If one slice is in ACTIVE or STOP state and the other slice is in other than these two states among two slices that belong to the netmirror volume, this error occurs when restarting the node where the former slice exists.


At this time, the slice that contains the valid data does not exist in the netmirror volume. In this case, the class resource on the node, which has not been restarted, becomes OFF-FAIL, and the cluster application becomes Faulted or Inconsistent.

When the node that is not restarted meets the following conditions, the cluster application becomes Inconsistent.

When the node does not meet the above conditions, the cluster application becomes Faulted.

Resolution

  1. Start the stopped node if it is stopped.

  2. Check that the class is not closed on the node which has not been restarted.

    Execute the following command on the node which has not been restarted.
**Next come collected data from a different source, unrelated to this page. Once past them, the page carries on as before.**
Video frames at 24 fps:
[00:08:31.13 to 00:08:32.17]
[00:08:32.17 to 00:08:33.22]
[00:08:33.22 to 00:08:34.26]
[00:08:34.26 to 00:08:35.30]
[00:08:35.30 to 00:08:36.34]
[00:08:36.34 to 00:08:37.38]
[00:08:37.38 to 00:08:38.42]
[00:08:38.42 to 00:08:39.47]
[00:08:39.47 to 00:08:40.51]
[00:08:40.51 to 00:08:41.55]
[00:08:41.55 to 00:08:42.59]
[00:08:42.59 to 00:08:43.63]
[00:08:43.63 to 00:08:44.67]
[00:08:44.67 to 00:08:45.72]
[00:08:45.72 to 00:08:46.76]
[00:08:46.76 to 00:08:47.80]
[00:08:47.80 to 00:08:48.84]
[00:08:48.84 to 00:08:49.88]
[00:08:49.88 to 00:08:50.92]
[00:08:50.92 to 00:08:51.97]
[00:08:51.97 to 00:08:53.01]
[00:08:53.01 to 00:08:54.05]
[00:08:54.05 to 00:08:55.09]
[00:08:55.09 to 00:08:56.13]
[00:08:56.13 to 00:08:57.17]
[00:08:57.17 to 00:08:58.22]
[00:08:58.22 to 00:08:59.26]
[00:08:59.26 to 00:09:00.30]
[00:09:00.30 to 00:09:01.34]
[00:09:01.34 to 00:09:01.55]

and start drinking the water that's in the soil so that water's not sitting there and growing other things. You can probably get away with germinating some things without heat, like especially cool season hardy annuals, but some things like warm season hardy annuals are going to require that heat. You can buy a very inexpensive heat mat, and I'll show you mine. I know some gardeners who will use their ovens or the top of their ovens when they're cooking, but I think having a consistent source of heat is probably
If "yes" is displayed in the DOWN field, the class is closed.

    # /etc/opt/FJSVsdx/bin/sdxdcdown
  3. Restore the class if it is closed in step 2.

    If the class is not closed, this procedure is not required.

    3-1. If the disk is failed, replace the disk for restoration.

    3-2. Check that both nodes are started, and then restore the closed class on the node which has not been restarted.

    Execute the following command.

    # sdxfix -C -c class_name

    3-3. Cancel the "Lock volume" of the netmirror volume.
    Execute the following command on both nodes to check the "Lock volume" attribute.

    # sdxinfo -V -c class_name -e long

    The "Lock volume" attribute is displayed in the LOCK field.

    If the "Lock volume" attribute is "on", execute the following command on the node to cancel the "Lock volume."

    # sdxattr -V -c class_name -v volume_name -a lock=off

    3-4. Perform the synchronization copying if INVALID slice exists in the netmirror volume.

    Execute the following command on any one node.

    # sdxcopy -B -c class_name -v volume_name

    Note

    When the time differs depending on each node in the cluster system, the synchronization copying may not be performed.
    To recover this error, adjust the time on each node to be consistent with each other and then restart both nodes.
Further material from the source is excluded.